I knew throughout planning but was afraid to admit that the focus rested squarely on the materialistic. "Wedding" meant tangibles - cloth, paper, petals, speakers. It meant nothing about the spiritual. Nothing in our wedding defined me in the realm of ideas. Indeed, I got married in a ceremony that had no relation to what I envisioned. Obviously, that's an incendiary statement but it's not one full of anger or regret or negative emotions. It just is. And I had plenty of good reasons why I let things play out the way they did. It just didn't represent me, even though I supported it.

So I was puzzled by the fact that even after the wedding I still sit on the couch for hours (sad, but really true) knitting or researching arcane facts and details on the computer. Often I forget to eat. Can't bring myself to complete work required of me, like writing papers, planning interviews, or writing thank you notes. It's no different than neglecting to study for the boards or my shelf exams because I needed, just had to find the perfect roll of 4" apricot moire ribbon (which I never bought).

And two days ago I had an epiphany, that what I had been feeling for the last month - like a failure because I was still sitting on the couch surfing the web with the tv on - was not so different from what I had been feeling for the past two to three years. But what was different was that I had the time, the mental space to actually change. In the end, I had one of those trite and pat realizations that I could actually focus on my self. In being a better person, those around me might benefit, too.

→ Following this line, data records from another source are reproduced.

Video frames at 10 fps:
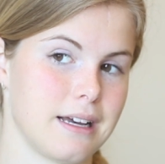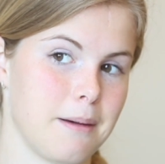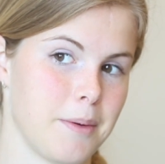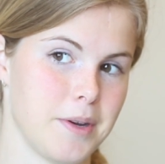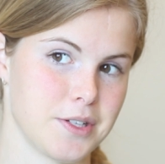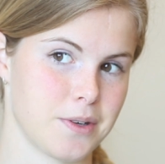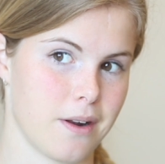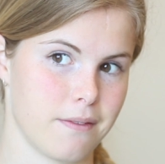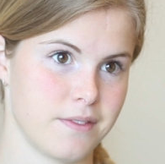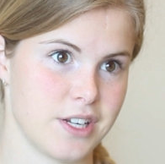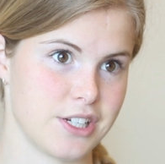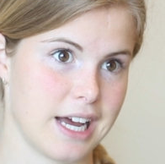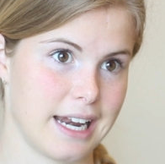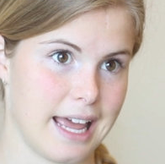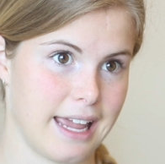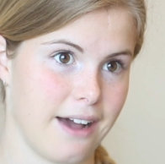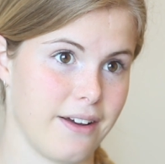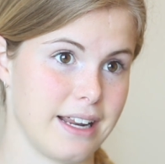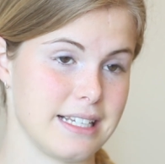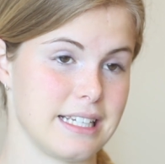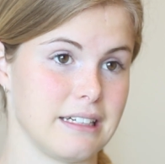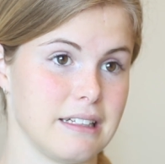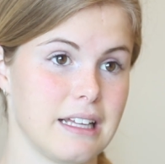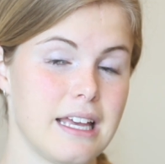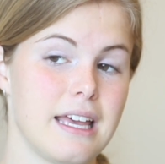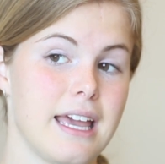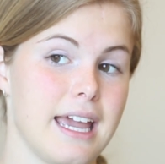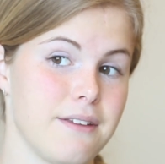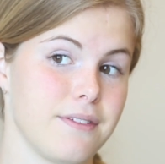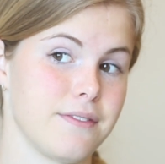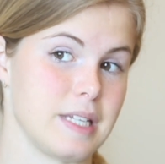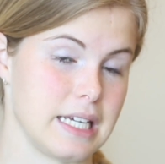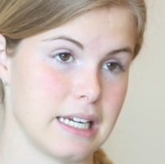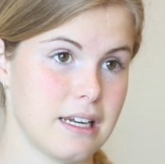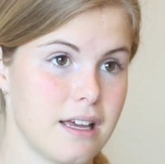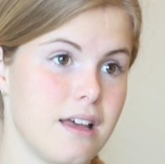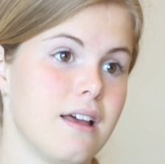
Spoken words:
and we just sort of chit-chat and hang out until 8:15,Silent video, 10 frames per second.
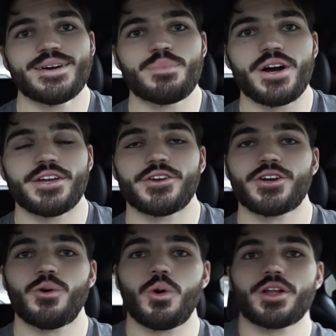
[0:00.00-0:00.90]
but you're
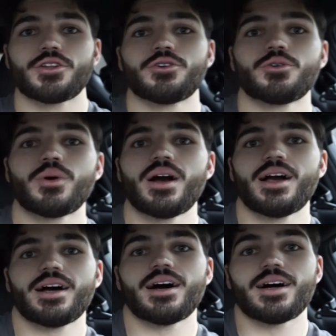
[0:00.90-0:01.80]
gonna wanna do
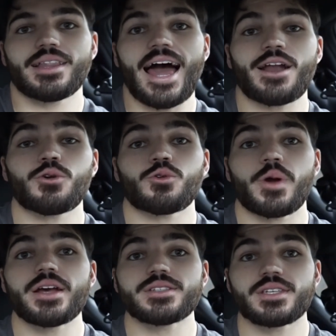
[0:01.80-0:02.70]
lateral
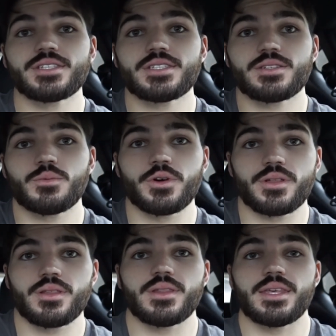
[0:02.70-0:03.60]
raises
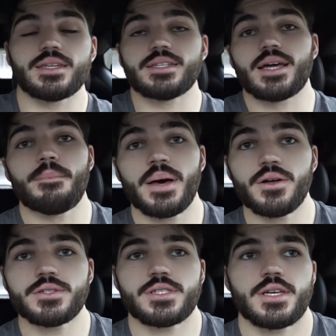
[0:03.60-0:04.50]
with the
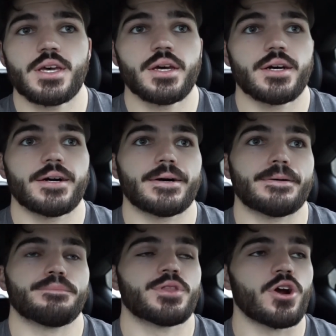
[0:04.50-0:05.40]
dumbbells.
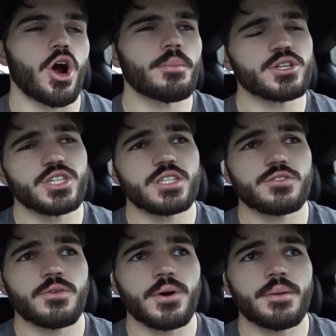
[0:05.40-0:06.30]
There are
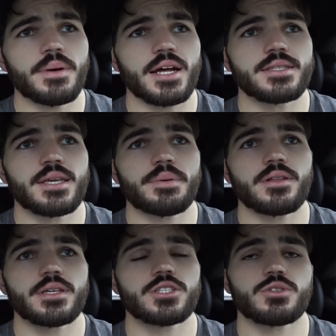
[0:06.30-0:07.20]
machines for it, but I
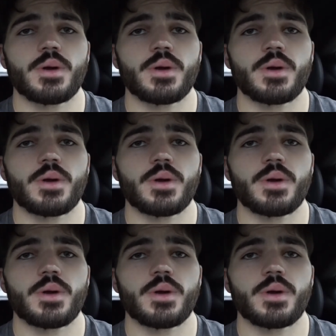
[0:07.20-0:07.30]
typically just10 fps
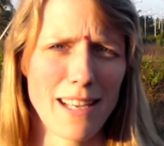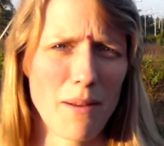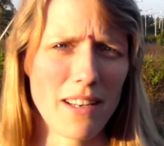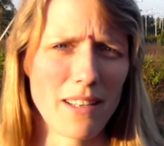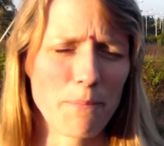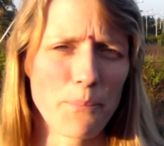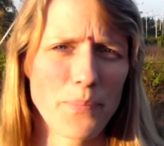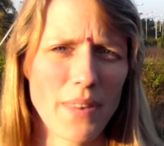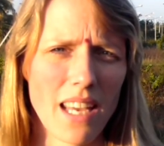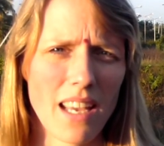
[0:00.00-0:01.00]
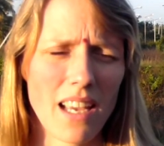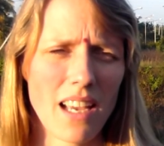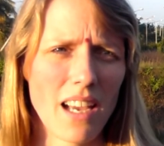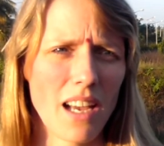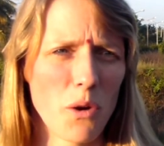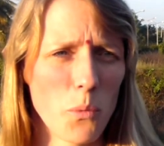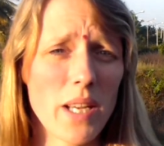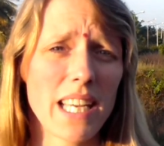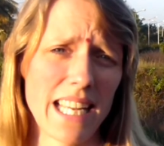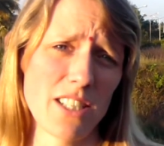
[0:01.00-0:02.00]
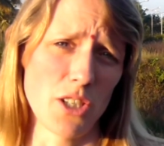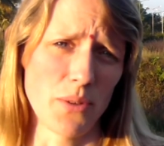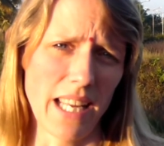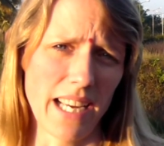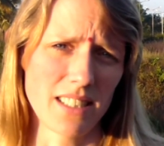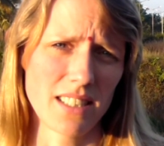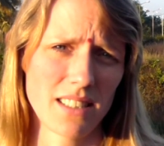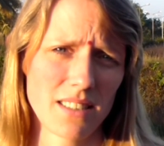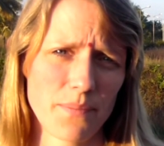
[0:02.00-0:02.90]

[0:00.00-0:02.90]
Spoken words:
and we can do that.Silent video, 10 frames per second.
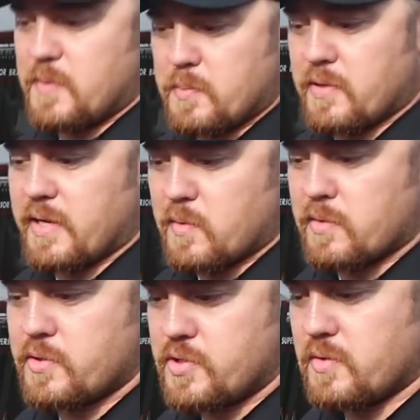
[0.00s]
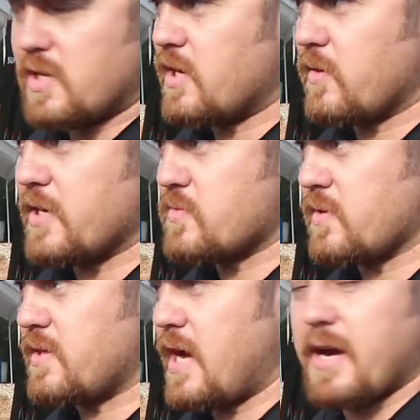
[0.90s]
people are like, well, who's shooting long range
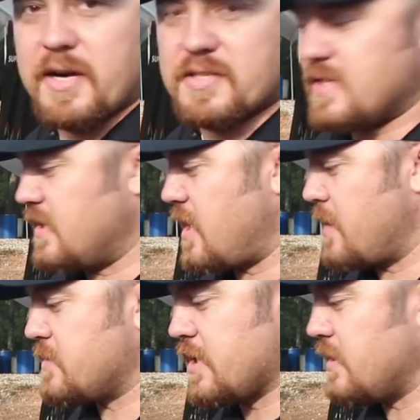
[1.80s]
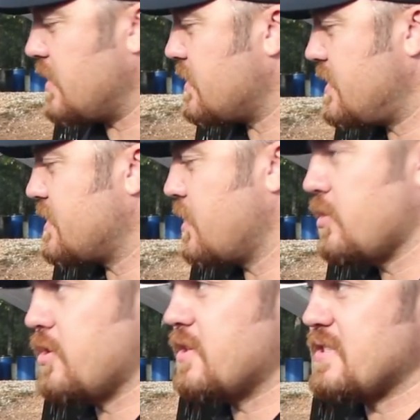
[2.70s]
with irons? And I'm telling you, 600
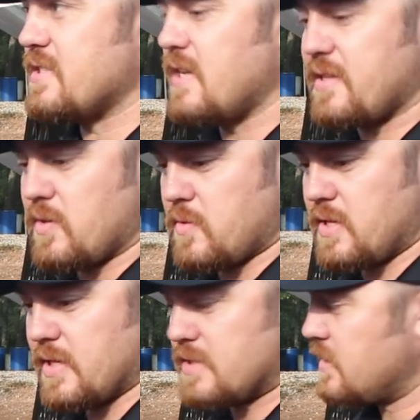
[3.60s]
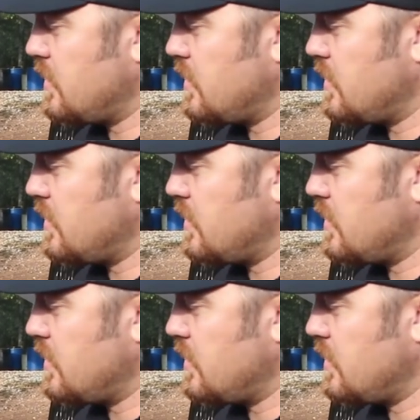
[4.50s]
yards is nothing with this.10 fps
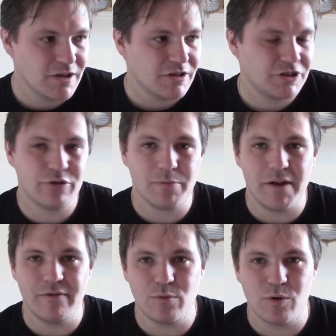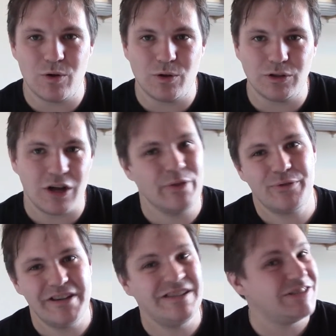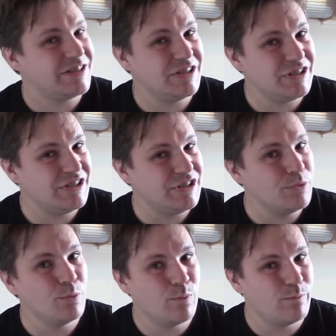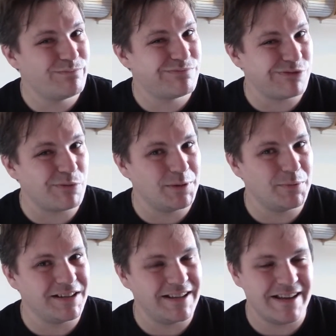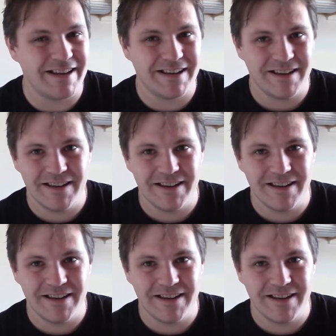Shoot them over wall on 3s, you probably will hit.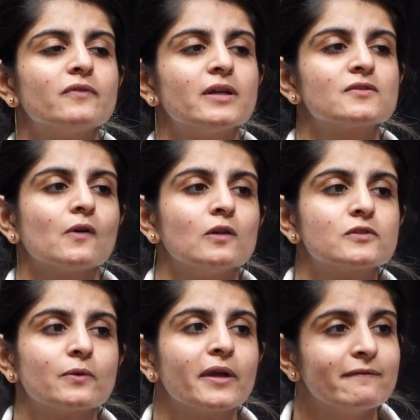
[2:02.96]
funds
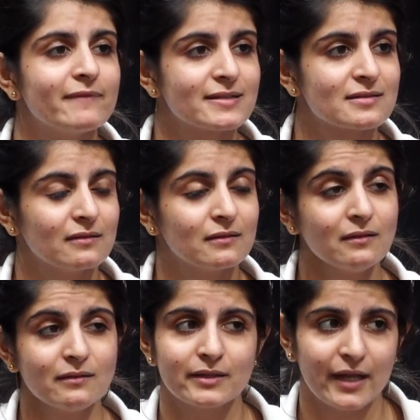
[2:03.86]
also invest in
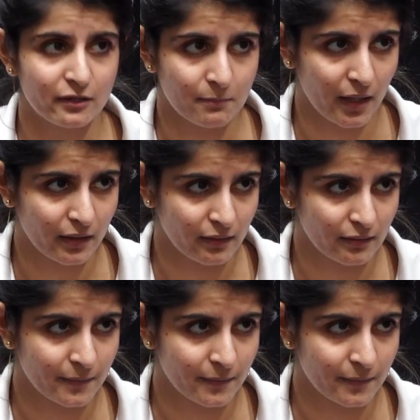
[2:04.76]
the debt market.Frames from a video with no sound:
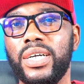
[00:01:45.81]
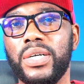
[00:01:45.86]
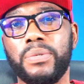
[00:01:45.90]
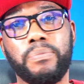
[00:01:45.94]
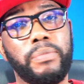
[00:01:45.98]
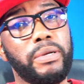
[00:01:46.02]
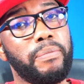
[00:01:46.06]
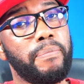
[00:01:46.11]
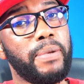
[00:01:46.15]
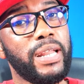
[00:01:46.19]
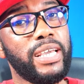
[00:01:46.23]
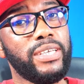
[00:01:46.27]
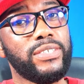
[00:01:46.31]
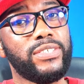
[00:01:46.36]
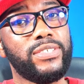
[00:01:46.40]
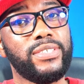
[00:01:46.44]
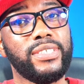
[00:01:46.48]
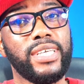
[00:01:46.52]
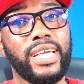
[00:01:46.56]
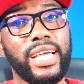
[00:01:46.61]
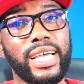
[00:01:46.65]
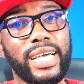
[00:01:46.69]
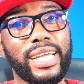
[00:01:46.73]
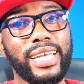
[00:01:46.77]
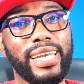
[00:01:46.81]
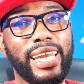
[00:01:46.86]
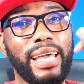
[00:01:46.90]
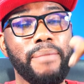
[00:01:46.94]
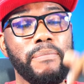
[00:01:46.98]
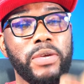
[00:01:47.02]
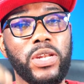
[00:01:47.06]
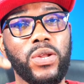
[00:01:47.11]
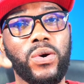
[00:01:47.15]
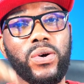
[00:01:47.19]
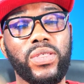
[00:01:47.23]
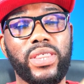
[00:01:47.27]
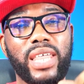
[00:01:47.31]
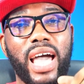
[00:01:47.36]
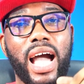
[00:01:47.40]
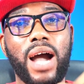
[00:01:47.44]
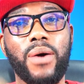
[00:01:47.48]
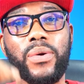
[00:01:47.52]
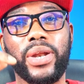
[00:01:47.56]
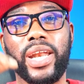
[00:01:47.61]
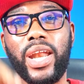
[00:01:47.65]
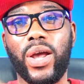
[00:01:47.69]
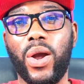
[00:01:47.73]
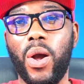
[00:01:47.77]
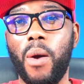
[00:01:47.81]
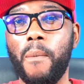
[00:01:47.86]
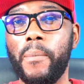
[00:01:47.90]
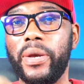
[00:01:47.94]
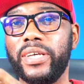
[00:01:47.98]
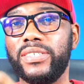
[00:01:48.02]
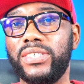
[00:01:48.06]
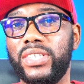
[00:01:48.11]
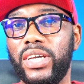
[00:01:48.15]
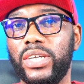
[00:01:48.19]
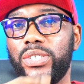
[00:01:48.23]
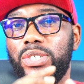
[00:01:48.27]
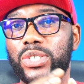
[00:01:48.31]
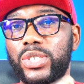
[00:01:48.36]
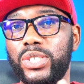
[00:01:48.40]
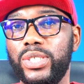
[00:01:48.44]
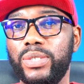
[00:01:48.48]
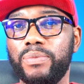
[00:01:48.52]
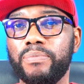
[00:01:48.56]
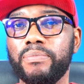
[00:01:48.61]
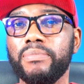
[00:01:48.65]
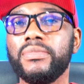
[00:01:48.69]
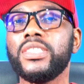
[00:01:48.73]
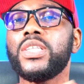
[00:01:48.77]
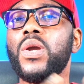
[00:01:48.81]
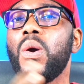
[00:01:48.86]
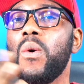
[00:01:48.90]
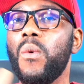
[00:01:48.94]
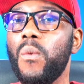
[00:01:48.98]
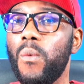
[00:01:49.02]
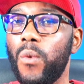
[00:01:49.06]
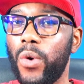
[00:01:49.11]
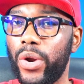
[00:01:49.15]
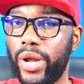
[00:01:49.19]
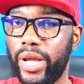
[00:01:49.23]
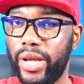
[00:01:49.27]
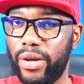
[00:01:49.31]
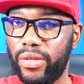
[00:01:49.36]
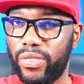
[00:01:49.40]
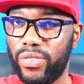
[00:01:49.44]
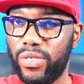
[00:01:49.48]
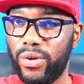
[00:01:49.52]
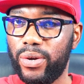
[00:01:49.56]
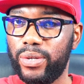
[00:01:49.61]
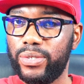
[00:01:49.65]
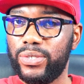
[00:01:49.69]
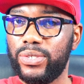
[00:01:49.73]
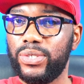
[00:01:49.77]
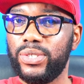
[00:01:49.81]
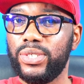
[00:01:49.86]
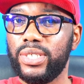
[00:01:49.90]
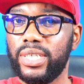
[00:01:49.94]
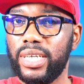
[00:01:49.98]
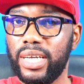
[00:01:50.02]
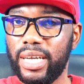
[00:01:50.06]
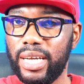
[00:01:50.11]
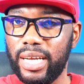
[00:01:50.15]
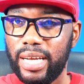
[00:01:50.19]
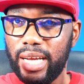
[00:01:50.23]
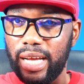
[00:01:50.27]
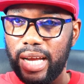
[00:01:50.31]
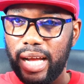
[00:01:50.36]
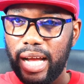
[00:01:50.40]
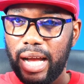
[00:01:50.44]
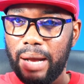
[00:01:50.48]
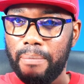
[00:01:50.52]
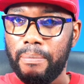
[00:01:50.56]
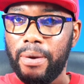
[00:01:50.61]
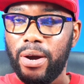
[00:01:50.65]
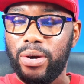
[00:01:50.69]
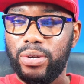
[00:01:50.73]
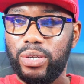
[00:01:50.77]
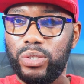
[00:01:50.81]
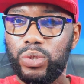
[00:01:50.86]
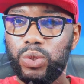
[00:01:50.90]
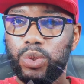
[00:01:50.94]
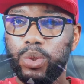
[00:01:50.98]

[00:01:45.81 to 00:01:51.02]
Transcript: But please, let me know down in the comment section, what are your thoughts about these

There was a person I once manufactured out of the ashes of a great and terrible depression and I had stuffed her in a closet. Now it's time to air her out.

I'll spare the details about what I've decided to do, though I may begin to talk about them from time to time. And while this is undoubtedly self-involved, maybe someone else feels the same way? I would not go back and change the last several years. I needed to be that person, and I would never discourage another bride from planning with the intensity I did. That's her choice. That's her process. We all get lost in the woods from time to time. It doesn't take a special day or New Year's to change, it just takes contemplation, then preparation, then action...

1 comment:

Anonymous said...

I have faith that you can do this again. However, it is my duty to remind you that you did not stuff this new person in a closet to the extent you think you did--everybody becomes stressed out with wedding planning, and I think you did pretty well. Don't forget to cut yourself a break. There are times in our lives when we simply can't, for whatever reason, change in the way we want. I'm psyched that both of us are finding the strength and ability to modify now. It's like Heights redux!